_Task details:_ Your output should consist of the lines from the first line of the records below through the one with "Video frames at", exactly, minus the pictures.

_Given entries:_
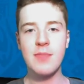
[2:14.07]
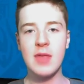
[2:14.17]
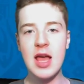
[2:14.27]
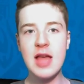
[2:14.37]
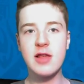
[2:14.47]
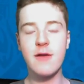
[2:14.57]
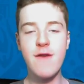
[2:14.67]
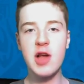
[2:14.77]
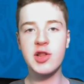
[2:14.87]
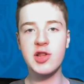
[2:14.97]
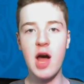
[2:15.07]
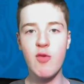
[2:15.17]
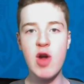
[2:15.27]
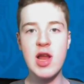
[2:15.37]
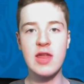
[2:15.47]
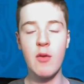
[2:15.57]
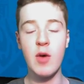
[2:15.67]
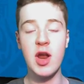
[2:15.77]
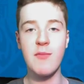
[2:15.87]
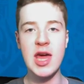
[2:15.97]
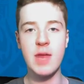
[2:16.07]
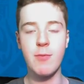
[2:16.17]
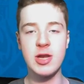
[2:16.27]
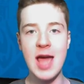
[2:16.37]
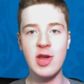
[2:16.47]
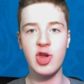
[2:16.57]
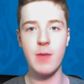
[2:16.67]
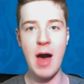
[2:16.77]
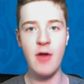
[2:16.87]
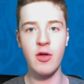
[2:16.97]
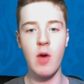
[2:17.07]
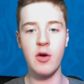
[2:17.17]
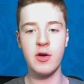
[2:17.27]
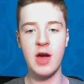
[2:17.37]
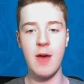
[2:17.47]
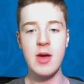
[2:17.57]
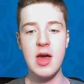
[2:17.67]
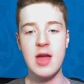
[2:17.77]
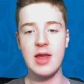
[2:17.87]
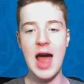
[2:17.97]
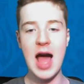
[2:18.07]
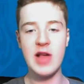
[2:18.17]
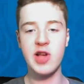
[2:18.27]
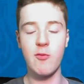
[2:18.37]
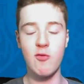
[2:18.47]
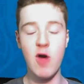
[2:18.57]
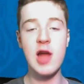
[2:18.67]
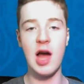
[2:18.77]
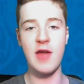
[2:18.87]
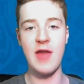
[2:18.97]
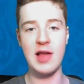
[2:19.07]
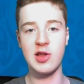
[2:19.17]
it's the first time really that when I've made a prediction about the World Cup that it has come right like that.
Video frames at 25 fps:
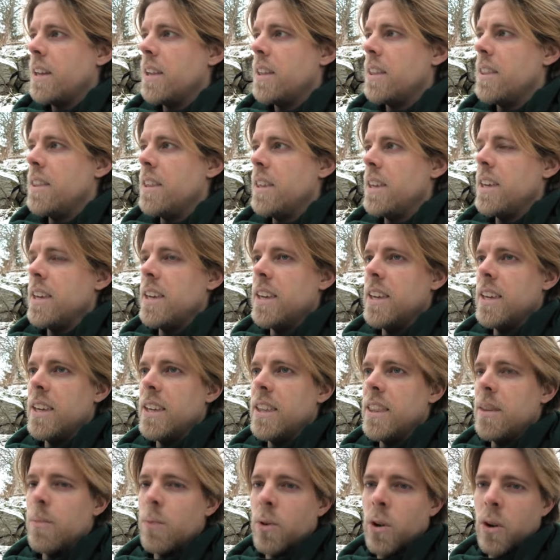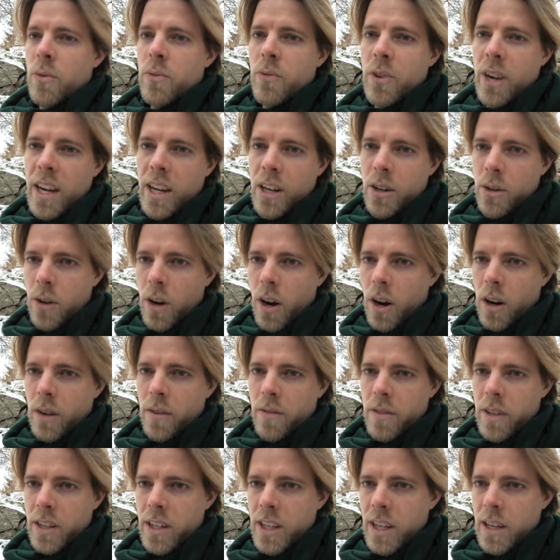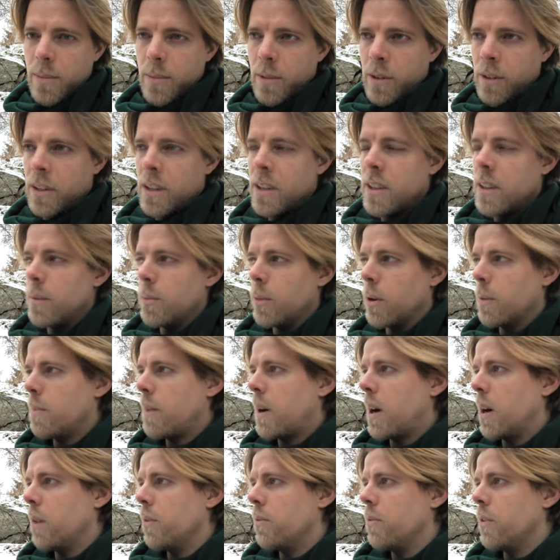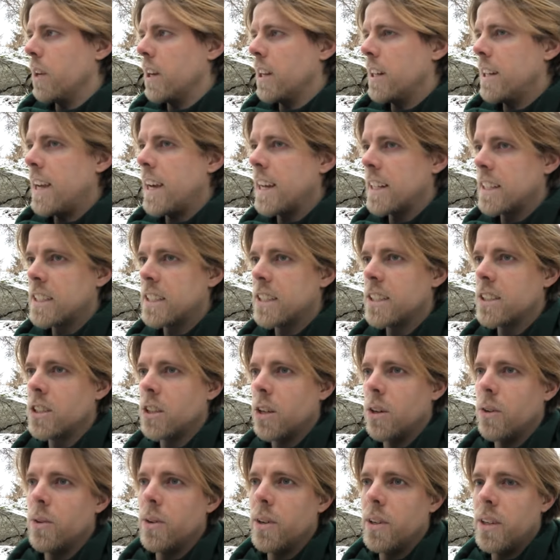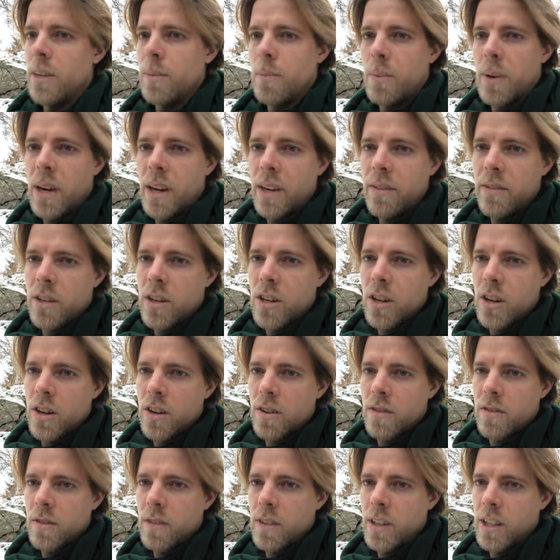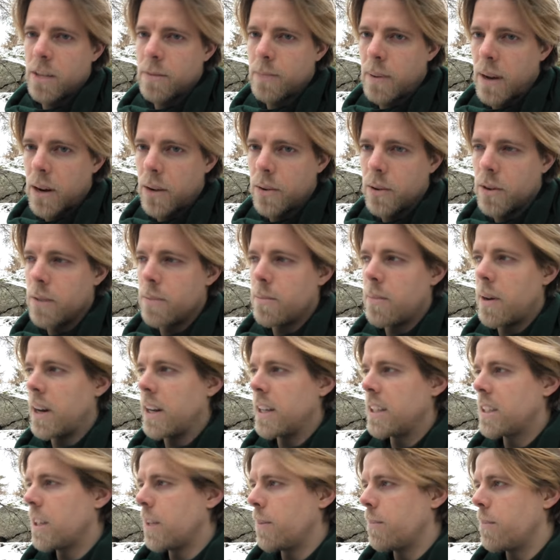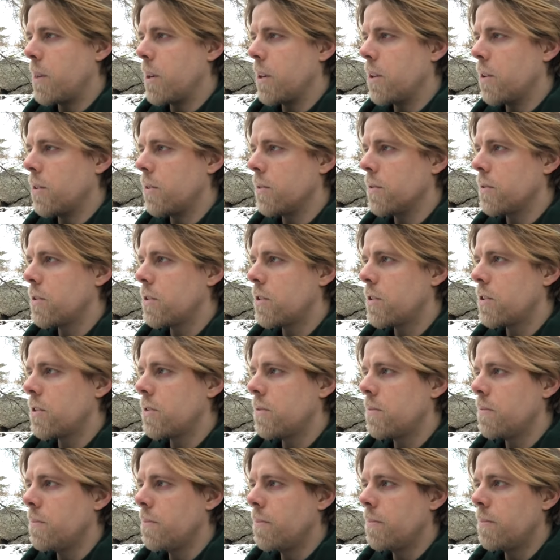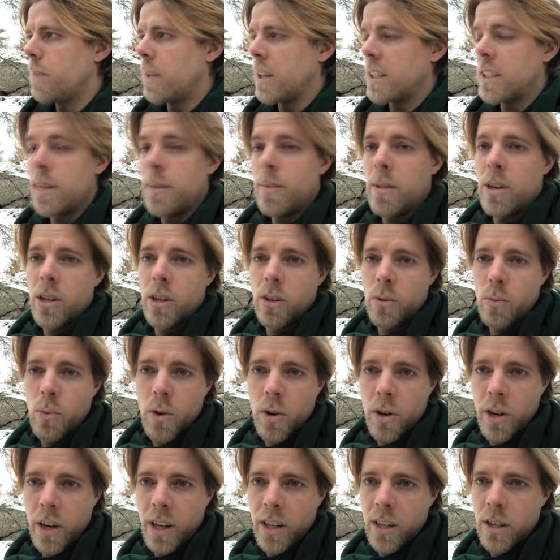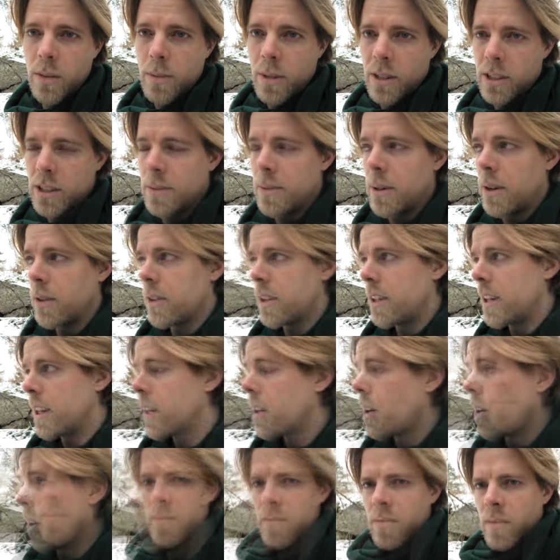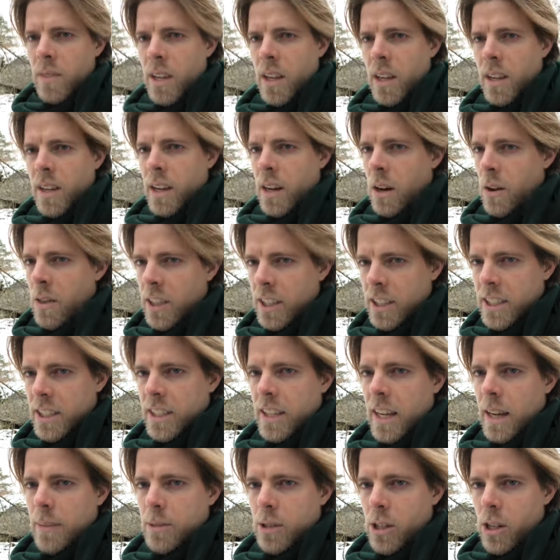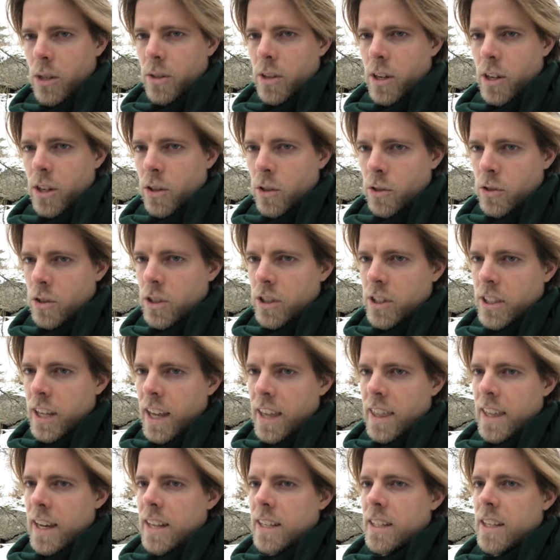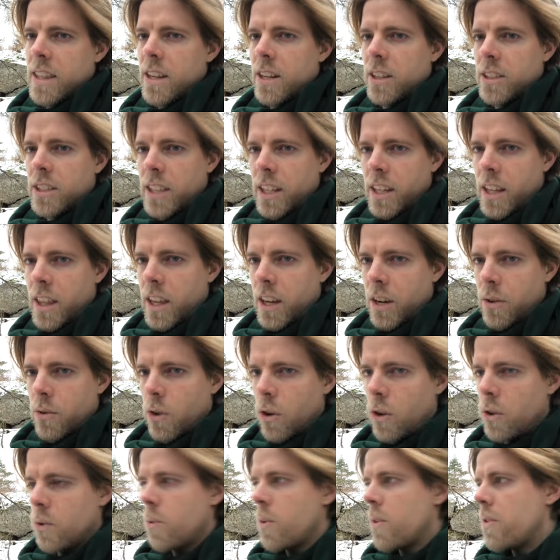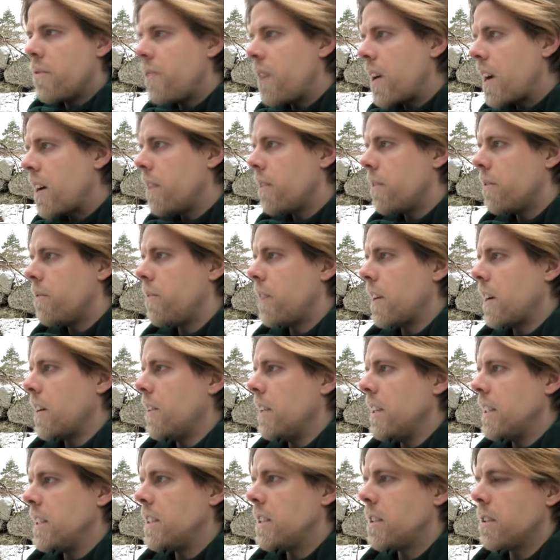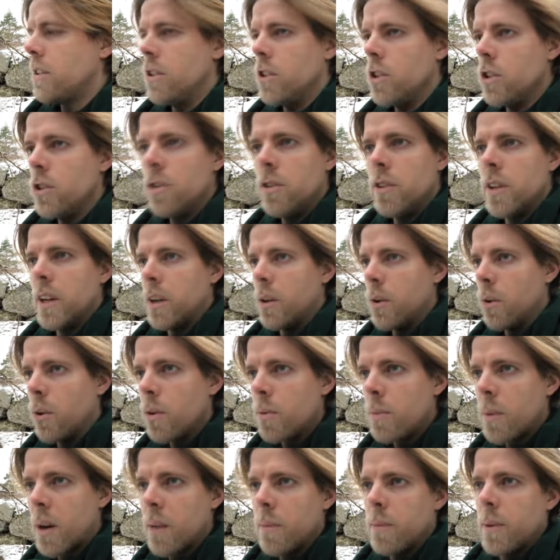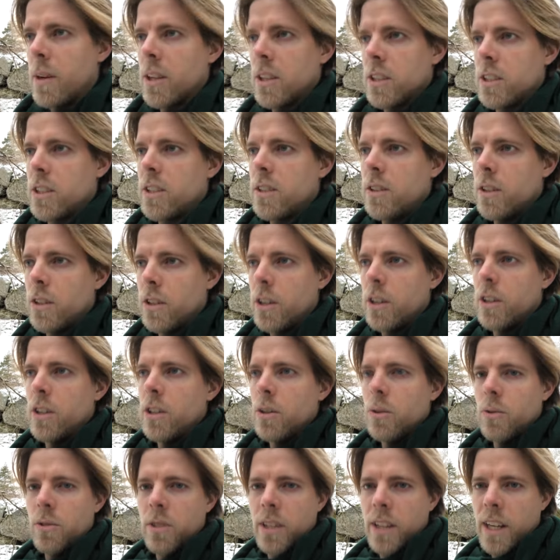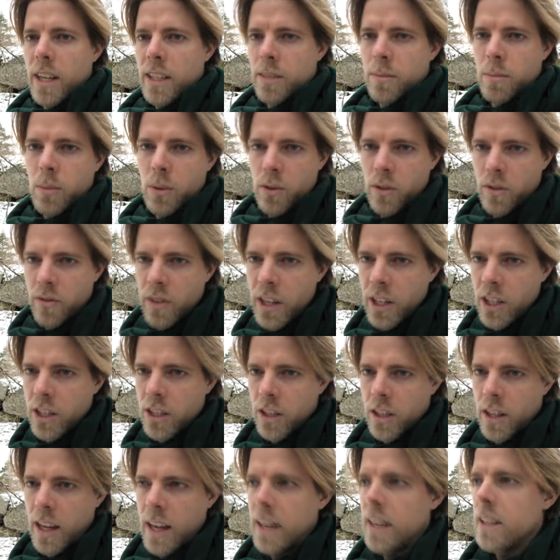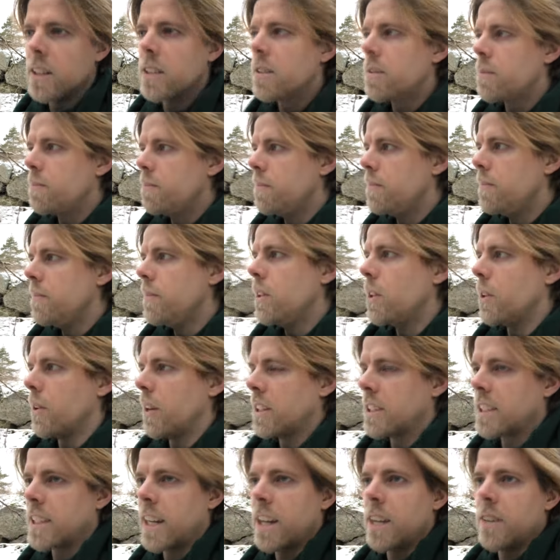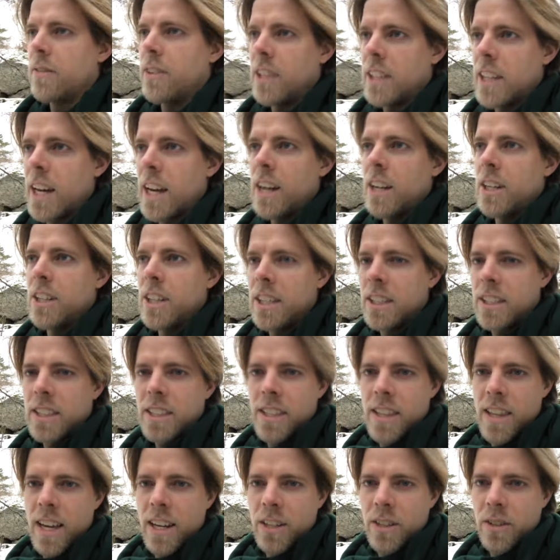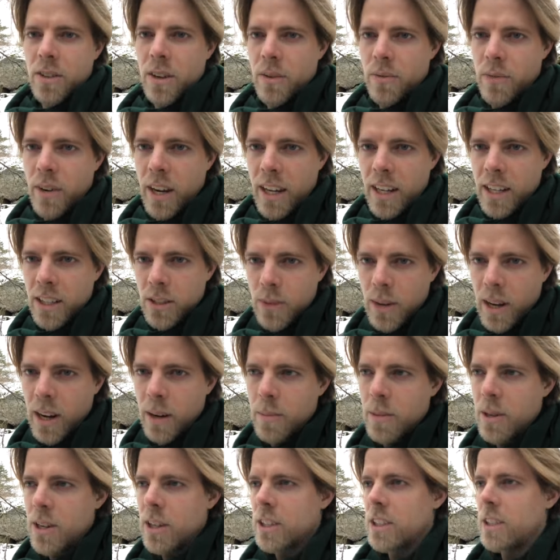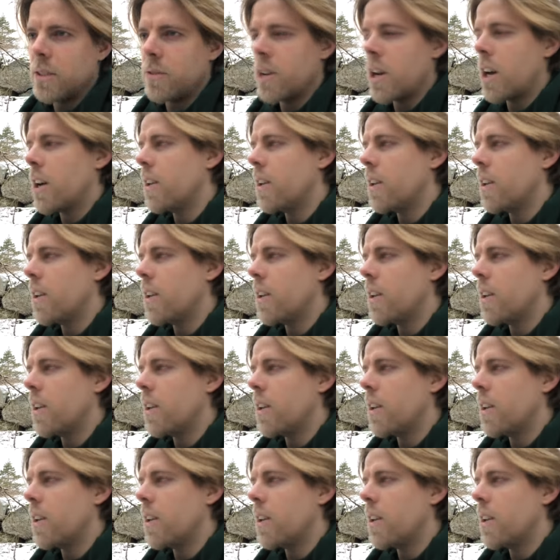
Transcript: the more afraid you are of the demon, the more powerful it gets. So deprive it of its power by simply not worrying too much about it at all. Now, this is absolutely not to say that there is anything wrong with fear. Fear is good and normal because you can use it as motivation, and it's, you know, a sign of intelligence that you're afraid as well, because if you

_Solution for this task:_
[2:14.07]
[2:14.17]
[2:14.27]
[2:14.37]
[2:14.47]
[2:14.57]
[2:14.67]
[2:14.77]
[2:14.87]
[2:14.97]
[2:15.07]
[2:15.17]
[2:15.27]
[2:15.37]
[2:15.47]
[2:15.57]
[2:15.67]
[2:15.77]
[2:15.87]
[2:15.97]
[2:16.07]
[2:16.17]
[2:16.27]
[2:16.37]
[2:16.47]
[2:16.57]
[2:16.67]
[2:16.77]
[2:16.87]
[2:16.97]
[2:17.07]
[2:17.17]
[2:17.27]
[2:17.37]
[2:17.47]
[2:17.57]
[2:17.67]
[2:17.77]
[2:17.87]
[2:17.97]
[2:18.07]
[2:18.17]
[2:18.27]
[2:18.37]
[2:18.47]
[2:18.57]
[2:18.67]
[2:18.77]
[2:18.87]
[2:18.97]
[2:19.07]
[2:19.17]
it's the first time really that when I've made a prediction about the World Cup that it has come right like that.
Video frames at 25 fps:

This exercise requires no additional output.